On the other side, the open source community made it easier than ever to integrate LLM models. At the same time, they catch up with OpenAI in regard to open source LLMs. Correctly, this area has some of the biggest breakthroughs I ever saw in such a little time. I still think that one day we will have LLMs in the capability range between GPT-3 and GPT-3.5 (maybe up to GPT-4) – on our mobile devices. I don’t think that the current idea of throwing all (internal) knowledge to only one vendor is very future-proof. Just from a business perspective, not having full control over your model and data is not a good starting point.

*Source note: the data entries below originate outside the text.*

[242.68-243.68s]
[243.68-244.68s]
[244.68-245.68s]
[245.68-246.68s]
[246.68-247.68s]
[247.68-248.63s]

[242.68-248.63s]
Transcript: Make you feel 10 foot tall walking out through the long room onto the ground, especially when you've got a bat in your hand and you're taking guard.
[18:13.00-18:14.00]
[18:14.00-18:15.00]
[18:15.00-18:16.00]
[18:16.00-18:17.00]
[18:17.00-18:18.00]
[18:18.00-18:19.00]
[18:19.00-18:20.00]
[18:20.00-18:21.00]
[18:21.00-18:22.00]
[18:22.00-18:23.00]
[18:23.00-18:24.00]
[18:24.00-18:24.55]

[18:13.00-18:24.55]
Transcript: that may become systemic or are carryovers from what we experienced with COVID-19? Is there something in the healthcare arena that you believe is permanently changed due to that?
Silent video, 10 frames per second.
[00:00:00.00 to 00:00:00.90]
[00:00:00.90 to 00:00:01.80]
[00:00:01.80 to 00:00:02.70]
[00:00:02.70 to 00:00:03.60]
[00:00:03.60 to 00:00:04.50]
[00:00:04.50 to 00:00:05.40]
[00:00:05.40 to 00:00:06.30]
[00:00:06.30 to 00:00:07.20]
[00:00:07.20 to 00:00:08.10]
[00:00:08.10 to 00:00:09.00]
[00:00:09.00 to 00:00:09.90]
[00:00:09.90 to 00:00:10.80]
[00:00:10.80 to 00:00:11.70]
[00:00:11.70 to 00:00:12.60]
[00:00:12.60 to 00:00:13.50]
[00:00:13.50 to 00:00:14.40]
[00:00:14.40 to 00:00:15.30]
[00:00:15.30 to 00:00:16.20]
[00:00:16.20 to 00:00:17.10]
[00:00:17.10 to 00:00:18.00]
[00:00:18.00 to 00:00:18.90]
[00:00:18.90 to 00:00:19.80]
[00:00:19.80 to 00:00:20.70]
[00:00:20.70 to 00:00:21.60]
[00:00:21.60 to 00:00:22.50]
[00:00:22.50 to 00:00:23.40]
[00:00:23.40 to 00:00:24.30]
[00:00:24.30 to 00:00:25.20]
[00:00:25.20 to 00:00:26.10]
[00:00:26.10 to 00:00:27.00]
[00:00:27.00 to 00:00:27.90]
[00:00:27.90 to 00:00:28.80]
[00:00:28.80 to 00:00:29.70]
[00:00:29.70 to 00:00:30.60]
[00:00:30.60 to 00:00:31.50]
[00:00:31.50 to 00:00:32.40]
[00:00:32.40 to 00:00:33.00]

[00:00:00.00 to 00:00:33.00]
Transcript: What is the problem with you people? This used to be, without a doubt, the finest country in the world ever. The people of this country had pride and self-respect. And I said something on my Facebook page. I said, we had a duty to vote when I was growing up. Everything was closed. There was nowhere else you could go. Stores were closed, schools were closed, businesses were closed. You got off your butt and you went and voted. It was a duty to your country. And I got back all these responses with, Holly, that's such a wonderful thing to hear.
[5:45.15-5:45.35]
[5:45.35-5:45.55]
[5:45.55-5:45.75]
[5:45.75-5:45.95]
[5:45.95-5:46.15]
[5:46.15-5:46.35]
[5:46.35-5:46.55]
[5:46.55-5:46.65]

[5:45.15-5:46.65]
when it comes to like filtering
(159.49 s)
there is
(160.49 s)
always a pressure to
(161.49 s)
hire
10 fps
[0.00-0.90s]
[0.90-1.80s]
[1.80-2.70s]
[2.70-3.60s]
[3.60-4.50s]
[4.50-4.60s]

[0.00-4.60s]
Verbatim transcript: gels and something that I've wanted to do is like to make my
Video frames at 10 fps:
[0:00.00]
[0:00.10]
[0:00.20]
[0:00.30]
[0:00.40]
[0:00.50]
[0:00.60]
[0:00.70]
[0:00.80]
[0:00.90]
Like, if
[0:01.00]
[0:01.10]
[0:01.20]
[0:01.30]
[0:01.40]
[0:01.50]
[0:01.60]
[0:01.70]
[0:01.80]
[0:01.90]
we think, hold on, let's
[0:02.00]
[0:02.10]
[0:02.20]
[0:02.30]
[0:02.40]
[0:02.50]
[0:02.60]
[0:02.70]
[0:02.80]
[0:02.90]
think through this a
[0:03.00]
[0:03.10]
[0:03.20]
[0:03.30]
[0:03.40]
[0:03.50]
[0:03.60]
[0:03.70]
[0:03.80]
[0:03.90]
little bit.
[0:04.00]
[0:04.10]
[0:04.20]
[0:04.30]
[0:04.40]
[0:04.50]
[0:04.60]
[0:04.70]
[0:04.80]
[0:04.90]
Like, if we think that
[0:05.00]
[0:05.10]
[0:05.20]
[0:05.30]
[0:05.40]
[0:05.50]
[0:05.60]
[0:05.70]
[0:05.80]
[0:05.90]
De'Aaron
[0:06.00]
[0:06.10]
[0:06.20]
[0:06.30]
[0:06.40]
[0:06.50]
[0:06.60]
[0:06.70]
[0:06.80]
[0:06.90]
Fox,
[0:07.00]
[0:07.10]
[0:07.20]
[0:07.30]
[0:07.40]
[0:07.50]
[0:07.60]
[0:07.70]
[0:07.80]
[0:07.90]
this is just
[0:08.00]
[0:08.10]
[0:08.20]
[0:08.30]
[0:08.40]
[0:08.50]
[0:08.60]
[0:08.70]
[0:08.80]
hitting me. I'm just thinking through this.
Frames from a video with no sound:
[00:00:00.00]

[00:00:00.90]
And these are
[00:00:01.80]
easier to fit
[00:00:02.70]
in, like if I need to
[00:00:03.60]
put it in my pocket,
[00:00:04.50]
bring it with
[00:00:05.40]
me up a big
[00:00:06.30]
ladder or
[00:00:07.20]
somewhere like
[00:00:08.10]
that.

At the same time, the field of artificial intelligence is not unknown to technology winters. In the 1980s, nearly every major U.S. corporation had its own AI group and was either using or investigating expert systems. These systems had knowledge manually programmed in and tried to replicate the decision-making process of experts. However, they did not become commercially viable and were only a generation step for the current deep learning. So, there is still the possibility, that as fast the technology went public, it can vanish after hitting some big technological limits (for example training and inference becomes too expensive). And then, there is still the huge issue of alignment or the implication and reaction of society to such a big technological shift, but this is something for its own article.
So, let’s see what the future holds for use.